Akduman, plastik mayının parametrelerinin toprağa yakın olduğunu aktararak, dolayısıyla bunların herhangi bir aletle kolay kolay bulanamayacağını söyledi. Akduman, yalnızca mayınları araştırmak için bu çalışmayı yapmadıklarına da işaret ederek, çok daha geniş spektrumu olan bir proje olduğunu vurguladı.
Yerin altını görüntülemek istediklerini belirterek, "O zaman yerin altında ne var ne yok göreceksiniz. Mayın, boru, boruda bir çatlak ya da bir petrol rezervi... Ne varsa onu göreceksiniz. Daha da önemlisi bir oda düşünün. Duvarın arkasını görüntülemek istiyorsunuz ama buradan göremiyorsunuz. Arkada ne var ne yok, insan, masa, masanın şekli nasıl, masanın neresi demir, neresi tahta, insanın tüm yapısı nasıl gibi. Bütün bunları görüntülediğiniz zaman zaten aradığınız her türlü bilgiyi çıkarmış olursunuz" şeklinde konuştu.
TOMOGRAFİ İLE KANSERE ÇARE
Geliştirdikleri yöntemle tıpta da önemli gelişmeler kaydedileceğine işaret eden Akduman, hangi hücrenin kanserli olduğunun tam olarak bilinememesi nedeniyle kansere çare bulunamadığını söyledi.

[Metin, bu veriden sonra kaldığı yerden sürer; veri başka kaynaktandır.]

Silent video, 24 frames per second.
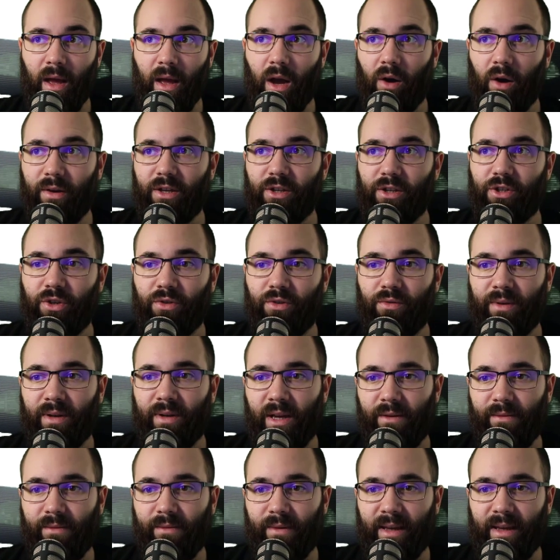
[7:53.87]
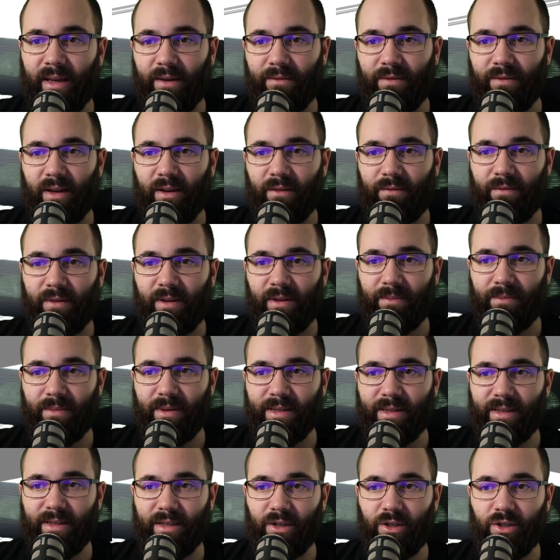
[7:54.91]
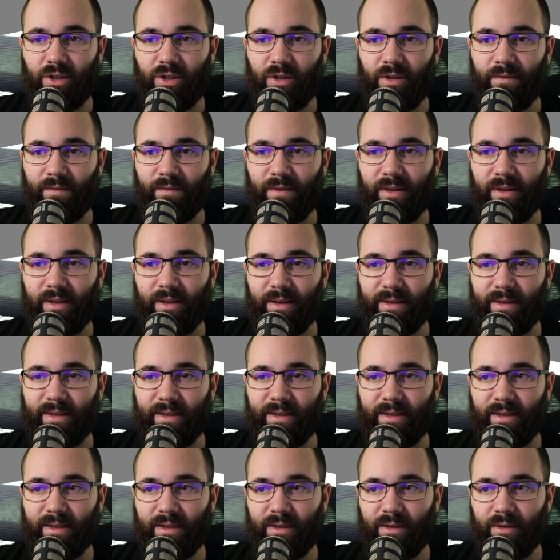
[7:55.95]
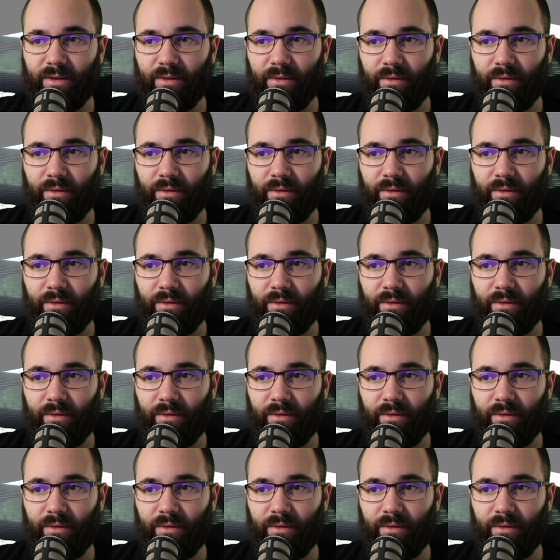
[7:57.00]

Okay, so now I have kind of the position of this.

Akduman, "Vücudunuzda kanserli bir bölge var. Doktor bir bölgeyi alıyor ama bir tane bile hücre kalsa bu hemen kendisini yeniliyor, hatta tüm vücuda yayılıyor. Yani siz bunların hangisinin kanserli olduğunu bir şekilde tespit edebilseniz, kanseri de bir şekilde yenebilirsiniz aslında" dedi.
Yaptıkları çalışmayı güvenlikte kullanılan x-ray cihazlarıyla kıyaslayan Akduman, orada da her şeyin görülemediğini, yalnızca x ışınlarının kuvvetine göre tahminlerde bulunulduğunu söyledi.
Akduman, "X ışını, gelir delip geçer. Örneğin kemikten geçerken çok zayıflar, kas yapısından geçerken daha az zayıflar. Bu nedenle bombanın materyaline bağlı olarak geçirilme imkanı da var. Örneğin plastik, içinde çok metalik objeler taşımıyordur. X ışınları içinden kolayca geçiyordur. Bizim yaptığımız çalışmada ise maddeler tümüyle görüleceği için böyle bir ihtimal yok" diye konuştu.
Akduman, 2008 yılında tamamlanması öngörülen projenin hem güvenlik açısından hem medikal açıdan çok faydalı bir çalışma olacağını sözlerine ekledi.